PRUFTECHNIK N.V. connecteert zijn nieuwe onlinesystemen via een junction box waarop de sensorbekabeling aangesloten wordt. “Wireless kan je niet overal installeren. Een schip bevat veel metaal wat lastig kan zijn voor de signaaloverdracht. Bij metingen op machines met veel variabiliteit lopen batterijen snel leeg. Er zijn applicaties die zich lenen tot een draadloze oplossing en andere niet.”

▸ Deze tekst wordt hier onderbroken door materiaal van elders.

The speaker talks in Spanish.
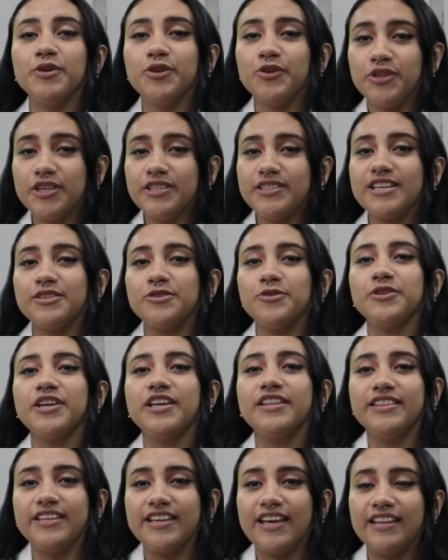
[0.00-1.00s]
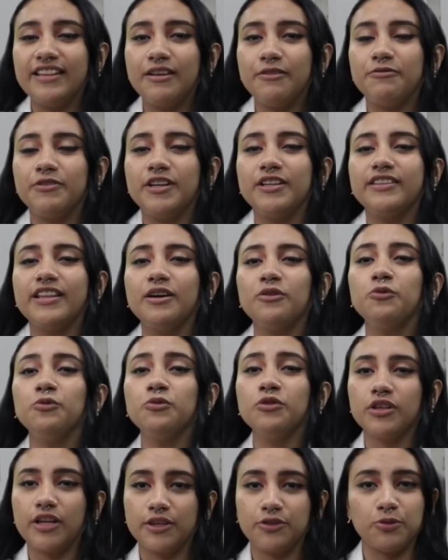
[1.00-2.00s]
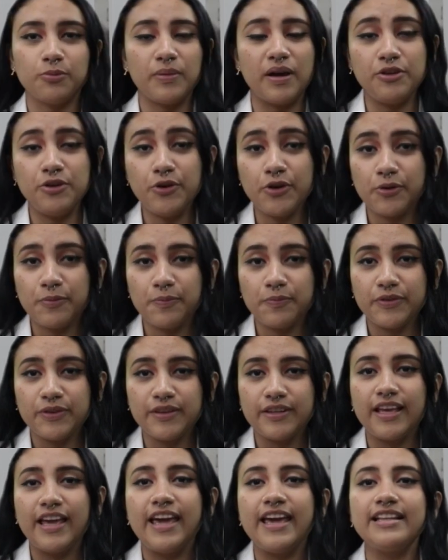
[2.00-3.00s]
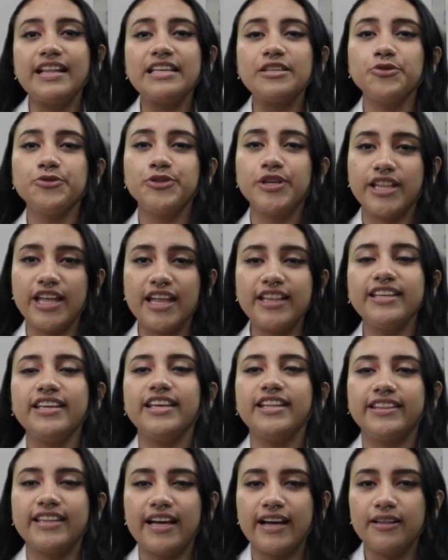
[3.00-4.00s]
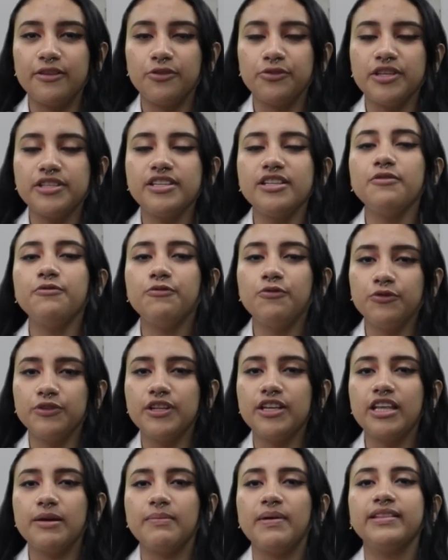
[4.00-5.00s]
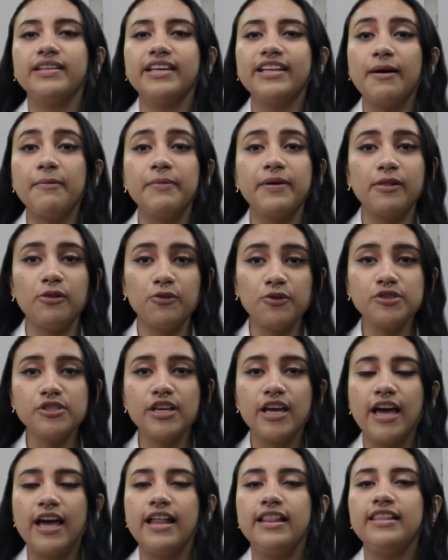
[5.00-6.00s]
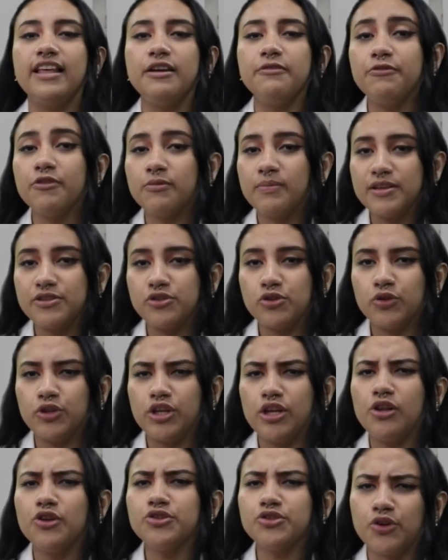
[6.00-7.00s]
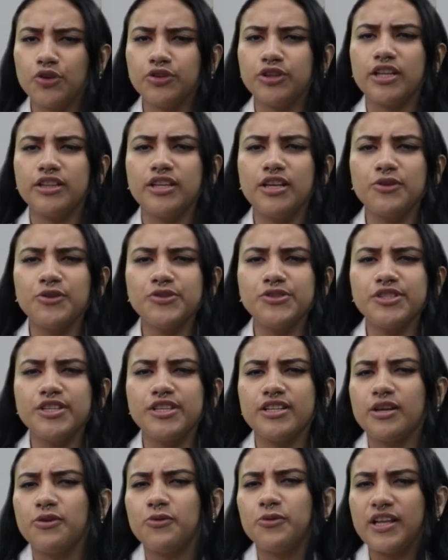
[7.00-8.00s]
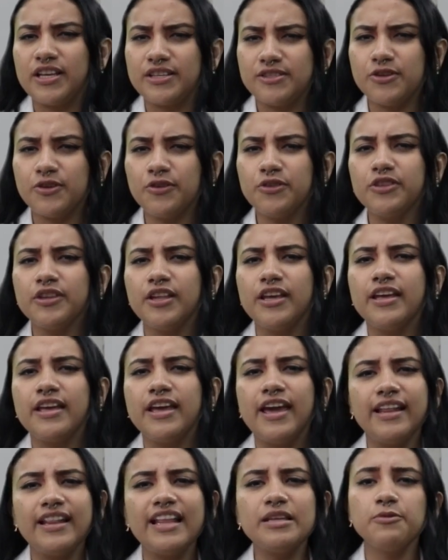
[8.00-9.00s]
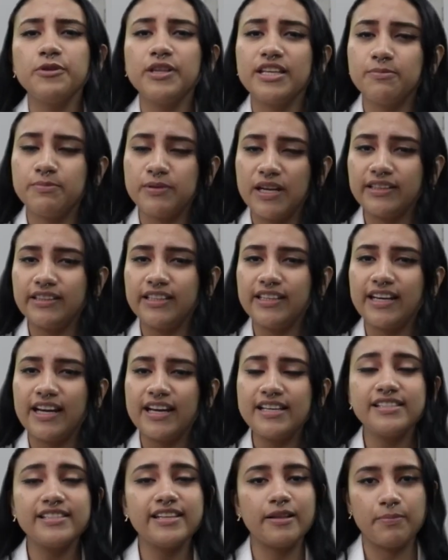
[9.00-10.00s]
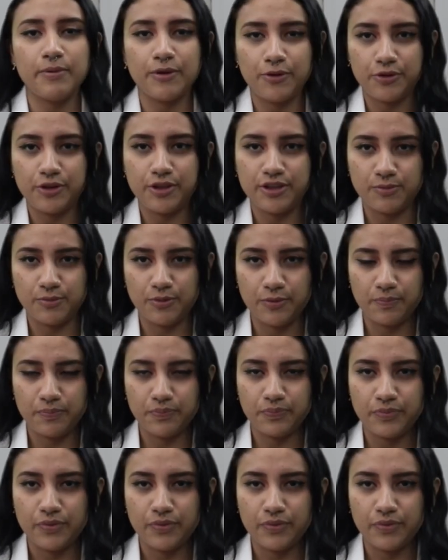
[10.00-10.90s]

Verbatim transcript: periodistas hoy en día enfrentan un reto mayor. Es la sociedad digital donde se difunde de manera veloz la información y los contenidos sin regulación en las buenas prácticas del periodismo.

“Heel de keten moet kloppen”, zegt Naets. “Dat is onze expertise.” In de toekomst ziet hij steeds meer data-analytics, remote monitoring en ‘automatisering van de vooranalyse’. “Niet elke verandering in trillingsbeeld hoeft alarm te slaan. Maar die data kan je wel gebruiken voor je analyse om het alarmbeeld steeds fijner af te stellen.” Dat is nog niet onmiddellijk artificiële intelligentie maar wel een ‘lerend systeem’ dat de feedback gebruikt om via tuning de trefzekerheid te verhogen.

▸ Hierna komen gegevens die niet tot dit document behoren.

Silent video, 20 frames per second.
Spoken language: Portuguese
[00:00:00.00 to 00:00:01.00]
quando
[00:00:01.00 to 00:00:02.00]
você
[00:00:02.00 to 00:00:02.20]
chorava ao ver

4G routers zullen naar 5G schuiven. Hoe sneller, hoe liever. “Vandaag is het ook al kostengunstig om data via satelliet te verzetten”, rekent Naets. De prijs zakt. Naast Inmarsat zijn er nu ook andere platformen. “Systemen zullen ook ‘opener’ worden zodat informatie van het ene naar het andere apparaat kan doorschuiven. Fabrikanten van meetapparatuur moeten zich openstellen.” Naets wijst op het collaboratief aspect van de monitoring op afstand. “De generieke data die door het systeem passeert, leidt tot betere inzichten en komt uiteindelijk iedereen ten goede. Gaat men er aan meewerken of tegenwerken? Veel bedrijven hebben meer te winnen met het collaboratief model.” <<
Door Luc De Smet
Industrie en marine
PRÜFTECHNIK heeft remote monitoringtoepassingen in de industrie en het marinegebeuren. De Antwerpse vestiging dekt de havens van Antwerpen en Rotterdam af en is het competentiecentrum voor maritieme en offshore activiteiten van de PRÜFTECHNIK AG Groep. Zo rustte het de Pioneering Spirit (ooit het grootste constructieschip ter wereld) uit met conditiebewaking op thrusters, die het schip, dat als pijpenlegger wordt gebruikt maar ook boorplatformen kan liften, precies op haar plek houdt met door GPS aangestuurde ‘dynamic positioning’. Dan is de bedrijfszekerheid cruciaal. Met een groot West-Vlaams elektronicabedrijf ontwikkelde het een geïntegreerde sensorenoplossing voor de trillingsanalyse op hogesnelheidstreinen. Er ging drie jaar research met FMTC en KUL aan vooraf. “Spectaculair. We hadden niet verwacht dat onze CLD accelerometers op de bogeys zo’n onberispelijke resultaten zouden leveren bij de extreem hoge acceleratiewaarden waaraan ze worden blootgesteld.”, zei directeur Alain Naets. In Duitsland heeft het bedrijf een remote diagnostic center dat zo’n 3.500 windturbines bewaakt op afstand.
Class approval
“We zijn ‘approved service supplier’ voor conditiebewaking in de maritieme sector”, zegt Alain Naets, directeur van PRUFTECHNIK N.V. “Schepen die onze systemen aan boord nemen om de conditie van o.a. propulsie of kranen te bewaken hebben een ‘class approved’ conditiebewakingssysteem.” Het voordeel daarvan is dat de intervallen tussen de verplichte inspecties en revisies langer kunnen en de stilstanden korter worden. “Een thruster, bijvoorbeeld, moet dan enkel intern geïnspecteerd worden als er een concreet vermoeden is van een falen. Voor schepen betekent dat ‘winst’.”